The position vectors of A, B, C are `2hat(i)+hat(j)-hat(k), 3hat(i)-2hat(j)+hat(k)` and `hat(i)+4hat(j)-3hat(k)` respectively. Show that A, B and C are collinear.

To show that points A, B, and C are collinear, we need to demonstrate that the vectors \( \vec{AB} \) and \( \vec{BC} \) are scalar multiples of each other. ### Step-by-Step Solution 1. **Identify the Position Vectors**: - The position vector of point A is given as: \[ \vec{A} = 2\hat{i} + \hat{j} - \hat{k} \] - The position vector of point B is given as: \[ \vec{B} = 3\hat{i} - 2\hat{j} + \hat{k} \] - The position vector of point C is given as: \[ \vec{C} = \hat{i} + 4\hat{j} - 3\hat{k} \] 2. **Calculate the Vector \( \vec{AB} \)**: - The vector \( \vec{AB} \) is calculated as: \[ \vec{AB} = \vec{B} - \vec{A} \] - Substituting the position vectors: \[ \vec{AB} = (3\hat{i} - 2\hat{j} + \hat{k}) - (2\hat{i} + \hat{j} - \hat{k}) \] - Simplifying this: \[ \vec{AB} = (3 - 2)\hat{i} + (-2 - 1)\hat{j} + (1 + 1)\hat{k} = \hat{i} - 3\hat{j} + 2\hat{k} \] 3. **Calculate the Vector \( \vec{BC} \)**: - The vector \( \vec{BC} \) is calculated as: \[ \vec{BC} = \vec{C} - \vec{B} \] - Substituting the position vectors: \[ \vec{BC} = (\hat{i} + 4\hat{j} - 3\hat{k}) - (3\hat{i} - 2\hat{j} + \hat{k}) \] - Simplifying this: \[ \vec{BC} = (1 - 3)\hat{i} + (4 + 2)\hat{j} + (-3 - 1)\hat{k} = -2\hat{i} + 6\hat{j} - 4\hat{k} \] 4. **Check for Collinearity**: - For points A, B, and C to be collinear, \( \vec{AB} \) must be a scalar multiple of \( \vec{BC} \).

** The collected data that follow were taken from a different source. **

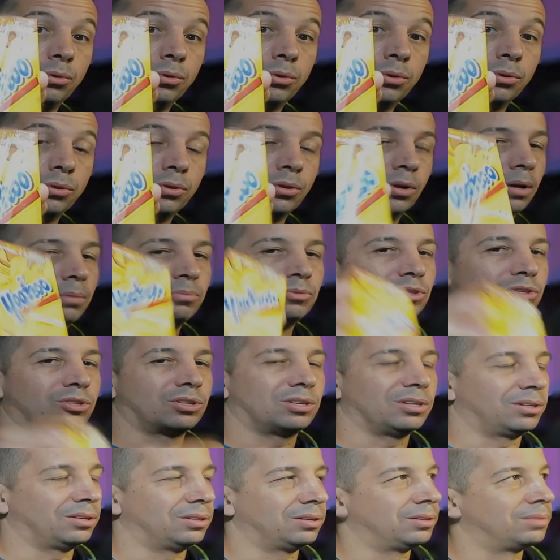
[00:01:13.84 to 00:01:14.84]
No, I'm just
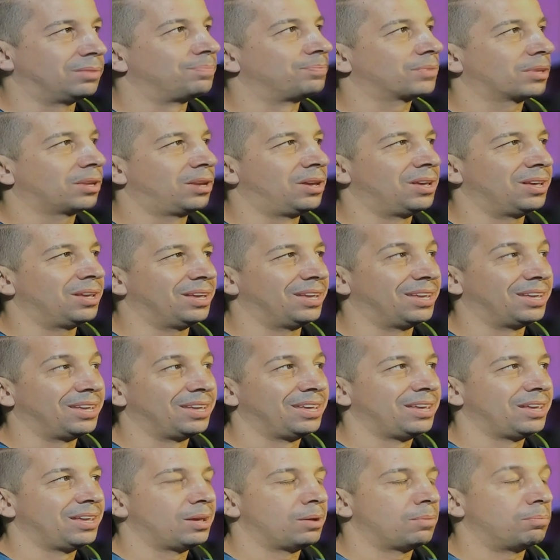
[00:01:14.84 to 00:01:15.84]
kidding.
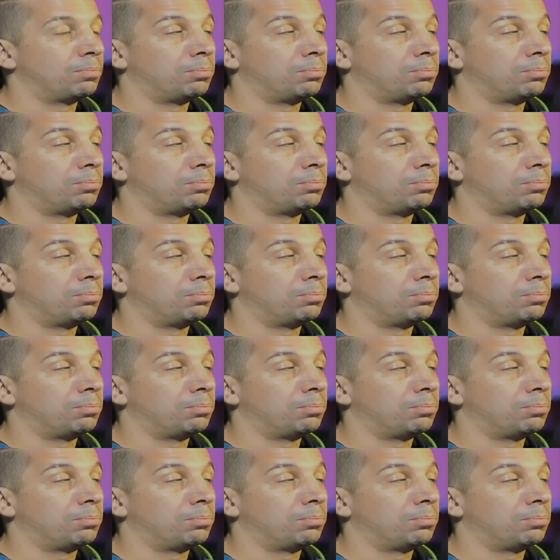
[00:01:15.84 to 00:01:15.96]
ButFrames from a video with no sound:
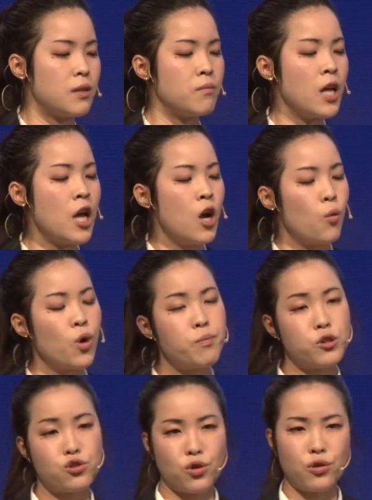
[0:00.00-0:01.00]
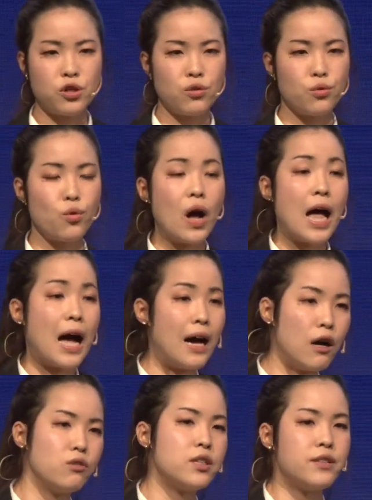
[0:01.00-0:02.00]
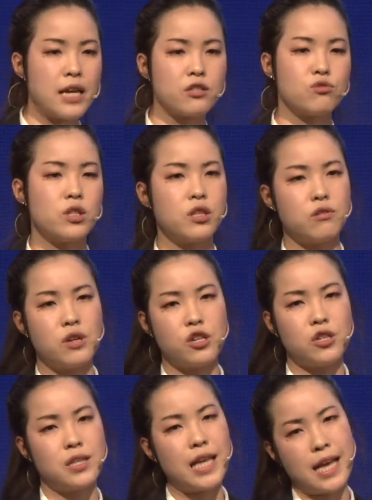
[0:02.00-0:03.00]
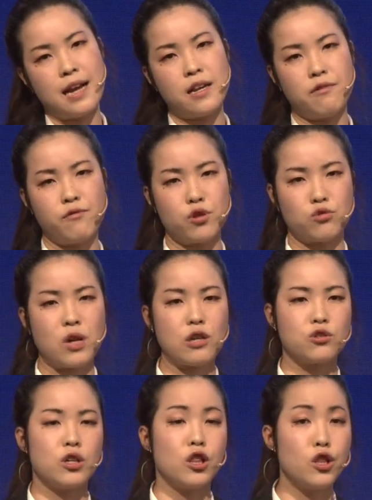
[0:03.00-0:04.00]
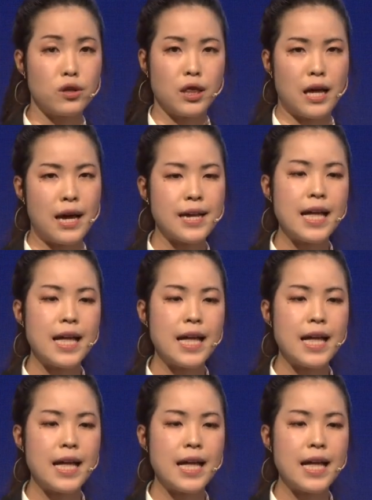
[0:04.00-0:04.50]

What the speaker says: team will be showing you how the next generation AI infrastructure look like.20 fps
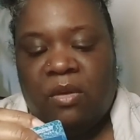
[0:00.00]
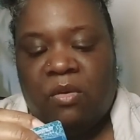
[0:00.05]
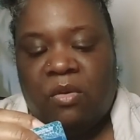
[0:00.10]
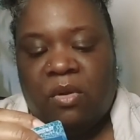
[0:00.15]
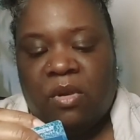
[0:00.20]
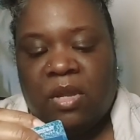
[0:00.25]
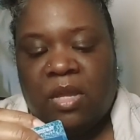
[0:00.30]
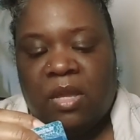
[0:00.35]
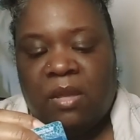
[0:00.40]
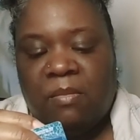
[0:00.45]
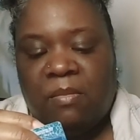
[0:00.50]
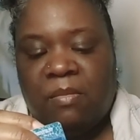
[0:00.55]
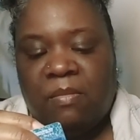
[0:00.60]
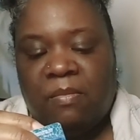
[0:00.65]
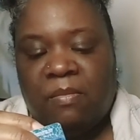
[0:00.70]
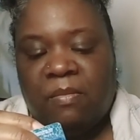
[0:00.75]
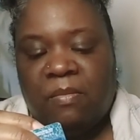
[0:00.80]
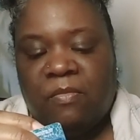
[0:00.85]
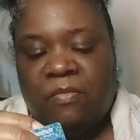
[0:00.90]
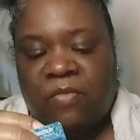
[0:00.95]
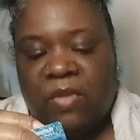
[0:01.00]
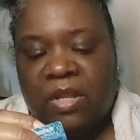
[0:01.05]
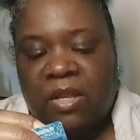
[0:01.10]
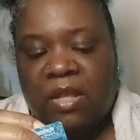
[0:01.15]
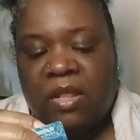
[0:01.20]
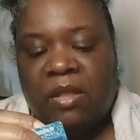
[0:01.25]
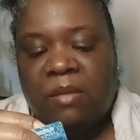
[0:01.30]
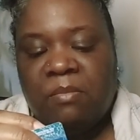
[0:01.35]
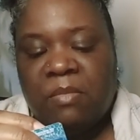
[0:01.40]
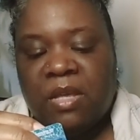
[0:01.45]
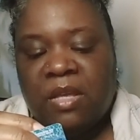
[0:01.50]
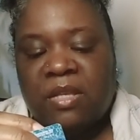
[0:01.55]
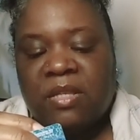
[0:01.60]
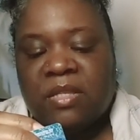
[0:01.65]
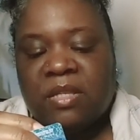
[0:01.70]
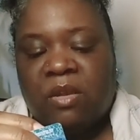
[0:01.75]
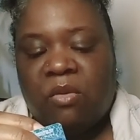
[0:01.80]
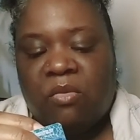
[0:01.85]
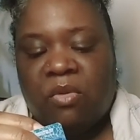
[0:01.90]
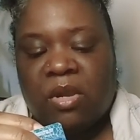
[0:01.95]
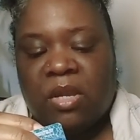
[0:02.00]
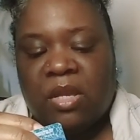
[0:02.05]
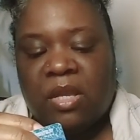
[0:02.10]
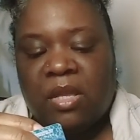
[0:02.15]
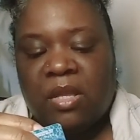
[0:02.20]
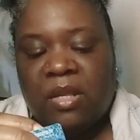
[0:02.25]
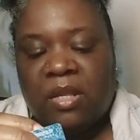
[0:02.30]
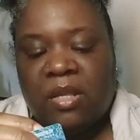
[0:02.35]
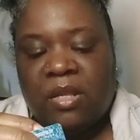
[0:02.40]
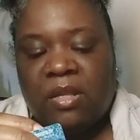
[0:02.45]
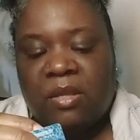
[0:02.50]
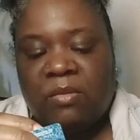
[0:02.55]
Orchid, Vanilla Musk Orchid,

We need to find a scalar \( \lambda \) such that: \[ \vec{AB} = \lambda \vec{BC} \] - We have: \[ \vec{AB} = \hat{i} - 3\hat{j} + 2\hat{k} \] \[ \vec{BC} = -2\hat{i} + 6\hat{j} - 4\hat{k} \] - Setting up the equations: \[ \hat{i} = \lambda (-2\hat{i}), \quad -3\hat{j} = \lambda (6\hat{j}), \quad 2\hat{k} = \lambda (-4\hat{k}) \] - Solving for \( \lambda \): - From the first equation: \[ 1 = -2\lambda \implies \lambda = -\frac{1}{2} \] - From the second equation: \[ -3 = 6\lambda \implies \lambda = -\frac{1}{2} \] - From the third equation: \[ 2 = -4\lambda \implies \lambda = -\frac{1}{2} \] - Since \( \lambda \) is consistent across all equations, we conclude that: \[ \vec{AB} = -\frac{1}{2} \vec{BC} \] 5. **Conclusion**: - Since \( \vec{AB} \) is a scalar multiple of \( \vec{BC} \), points A, B, and C are collinear.